**Try it**:
Could the lines from the start of the data through the line with "[00:00:08.00]" be set down exactly, with no pictures among them?

(Saved data entries)

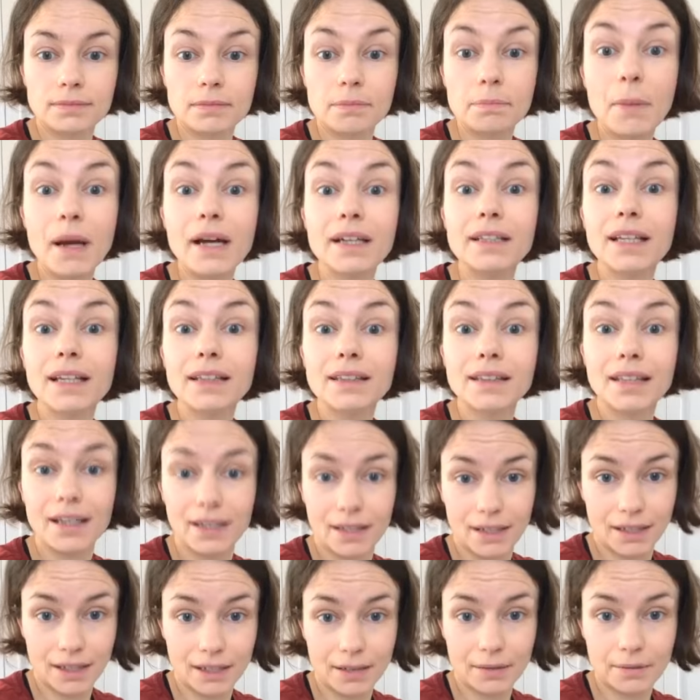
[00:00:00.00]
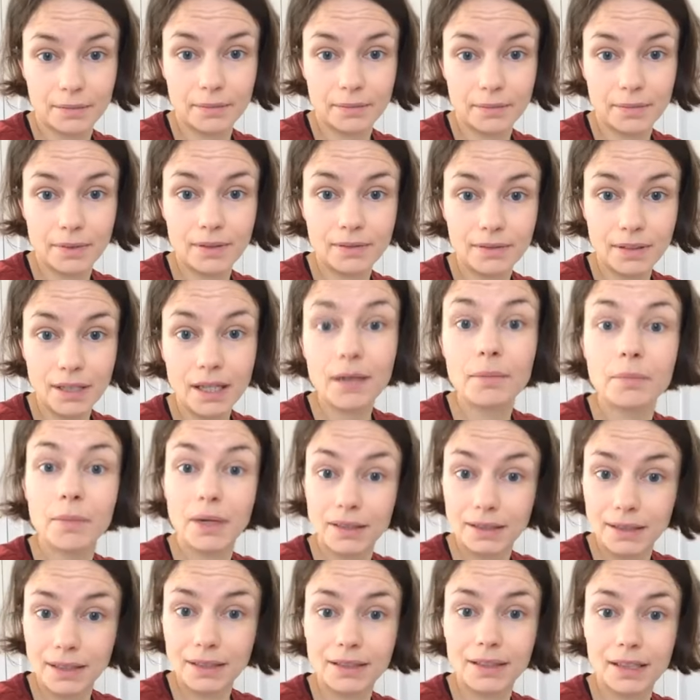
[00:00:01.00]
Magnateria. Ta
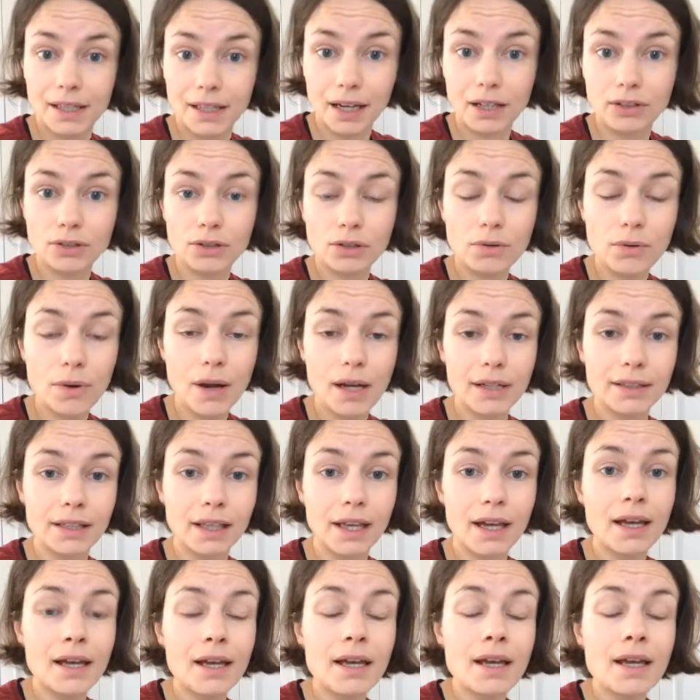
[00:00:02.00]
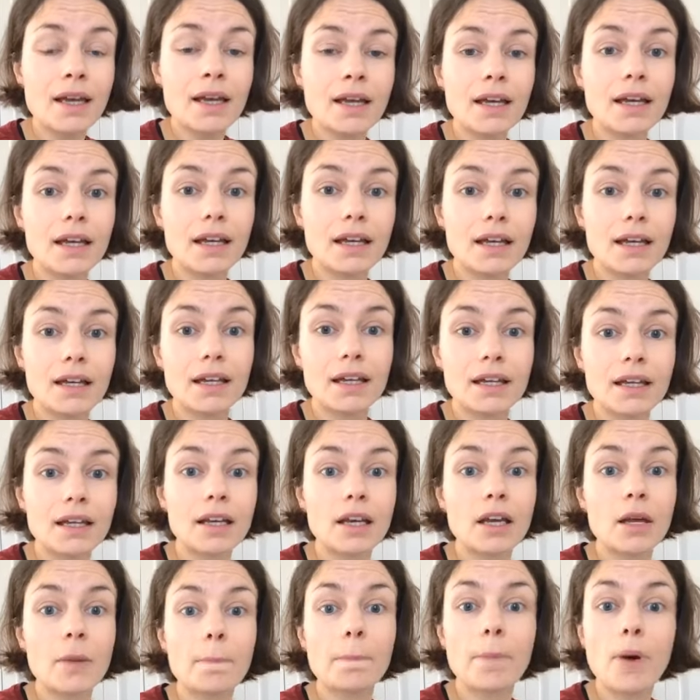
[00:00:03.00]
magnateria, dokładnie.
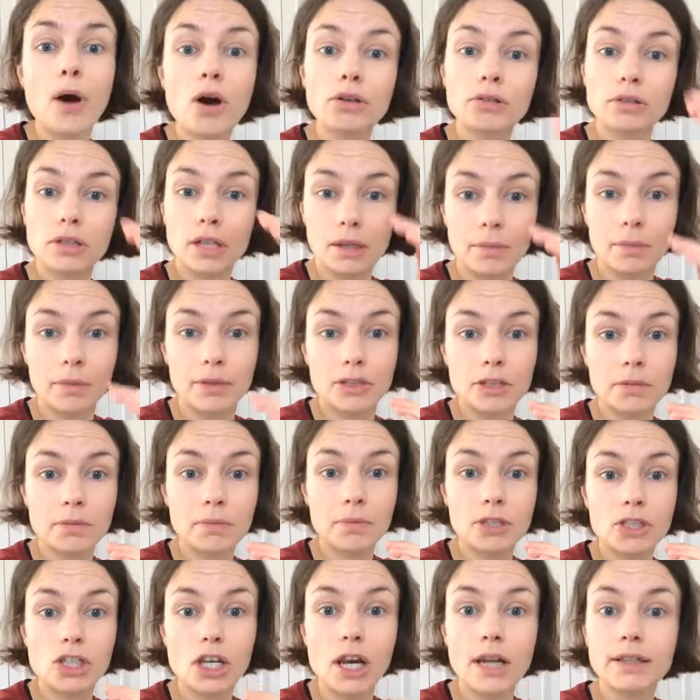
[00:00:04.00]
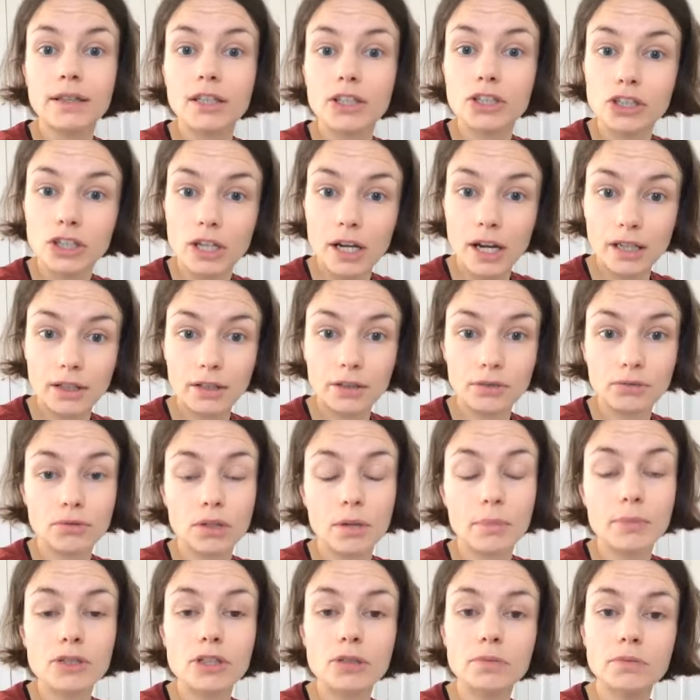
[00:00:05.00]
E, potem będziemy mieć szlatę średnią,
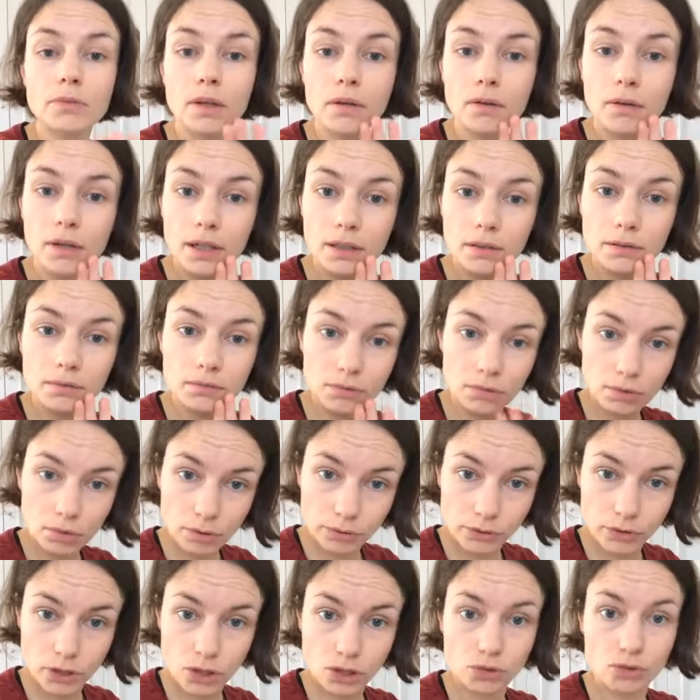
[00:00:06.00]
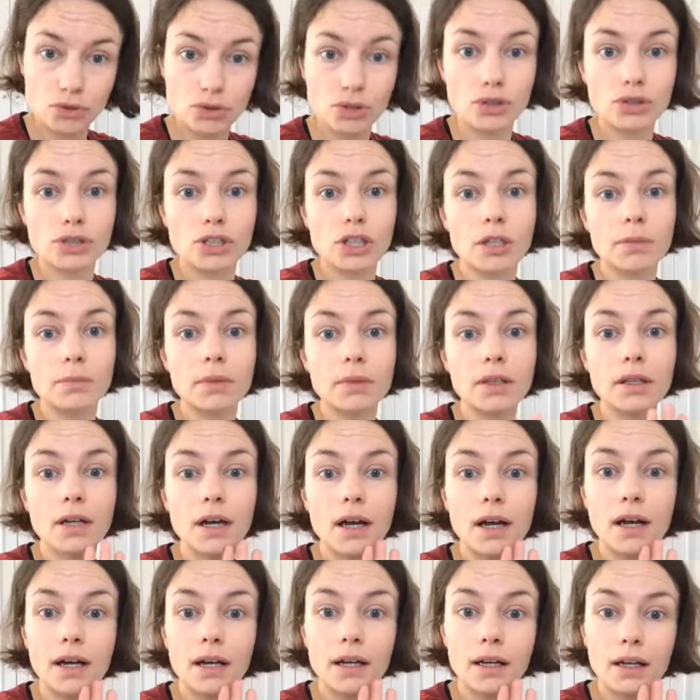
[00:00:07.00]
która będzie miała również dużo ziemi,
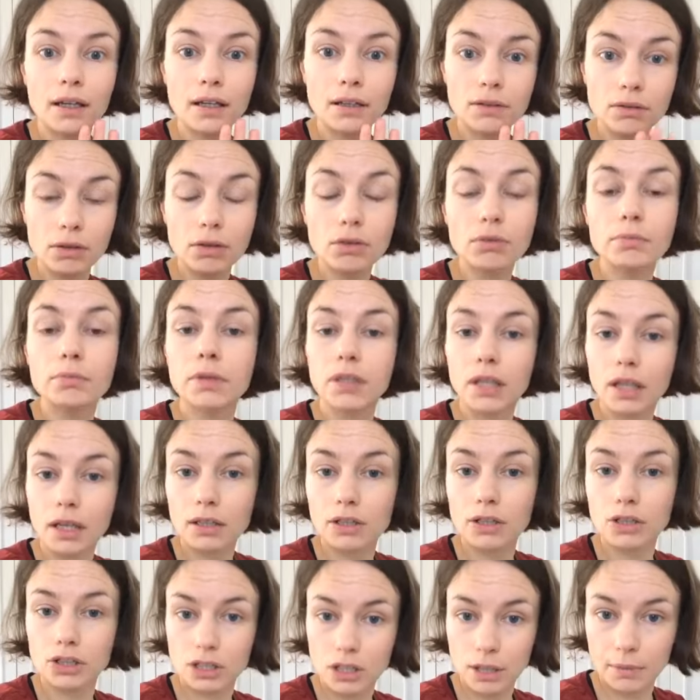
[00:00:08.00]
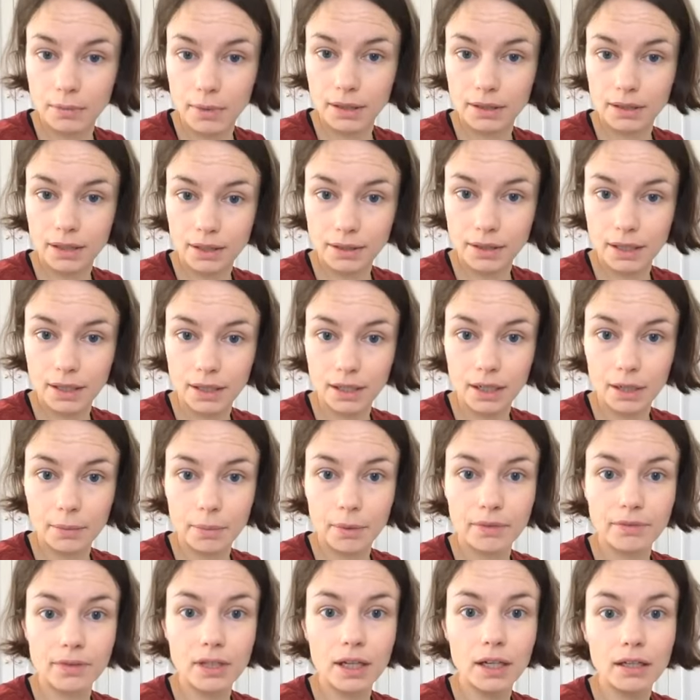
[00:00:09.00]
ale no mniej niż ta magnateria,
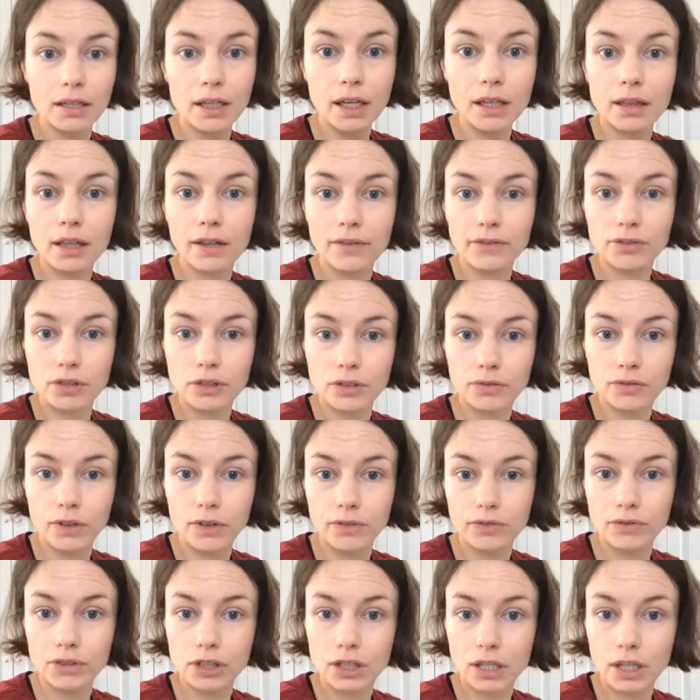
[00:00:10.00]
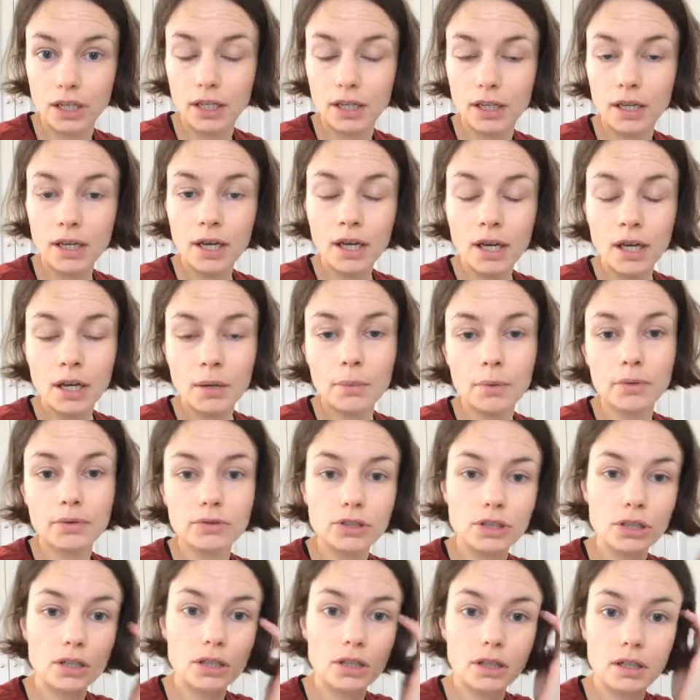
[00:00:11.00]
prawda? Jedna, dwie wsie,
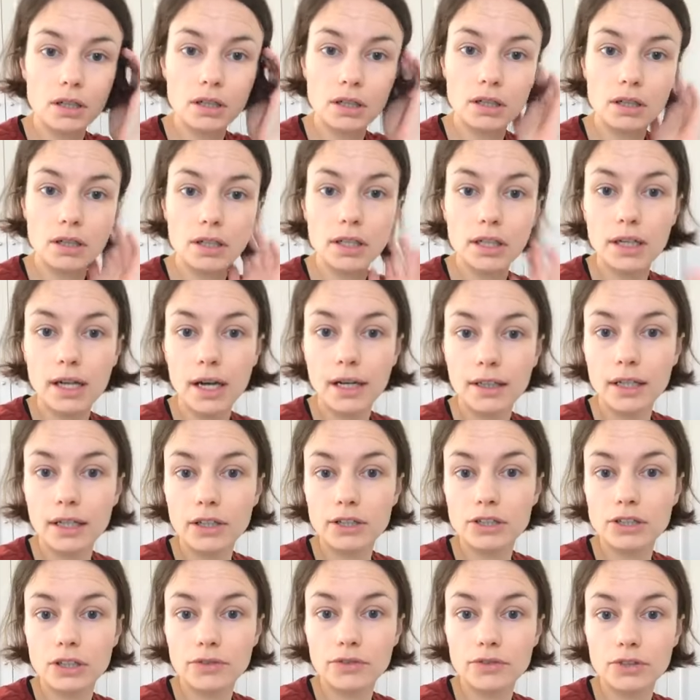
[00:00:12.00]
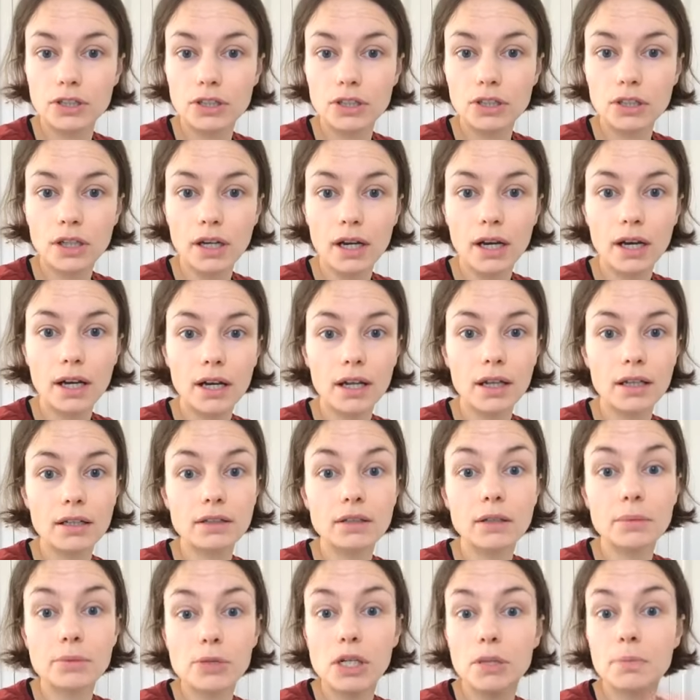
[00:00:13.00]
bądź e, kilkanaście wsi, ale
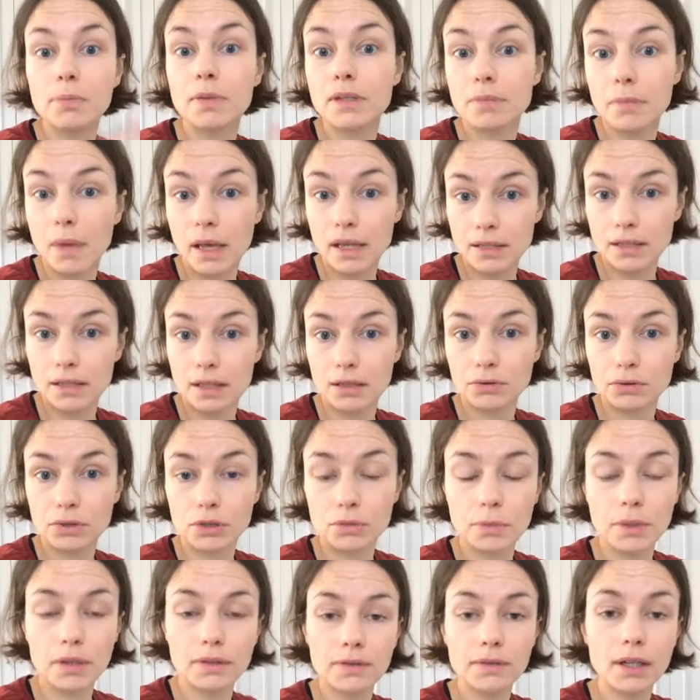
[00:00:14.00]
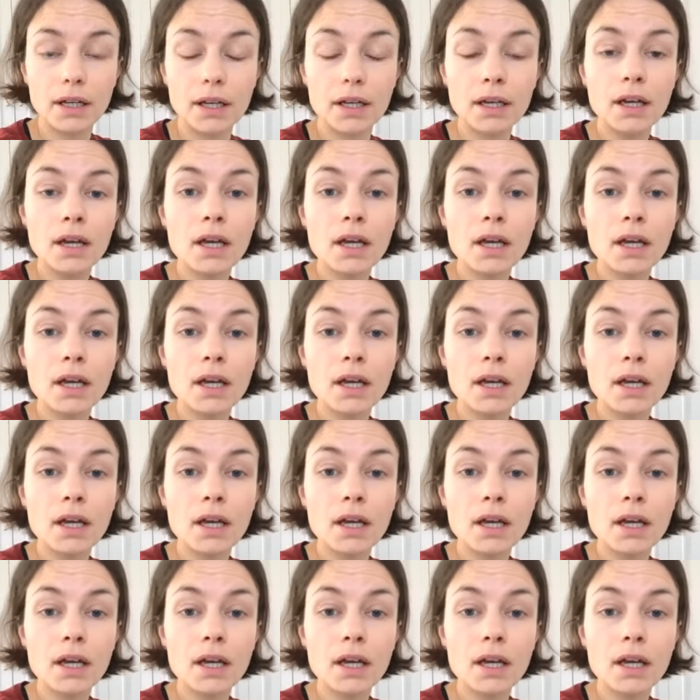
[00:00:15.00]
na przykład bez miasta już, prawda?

**Answer space**:
[00:00:00.00]
[00:00:01.00]
Magnateria. Ta
[00:00:02.00]
[00:00:03.00]
magnateria, dokładnie.
[00:00:04.00]
[00:00:05.00]
E, potem będziemy mieć szlatę średnią,
[00:00:06.00]
[00:00:07.00]
która będzie miała również dużo ziemi,
[00:00:08.00]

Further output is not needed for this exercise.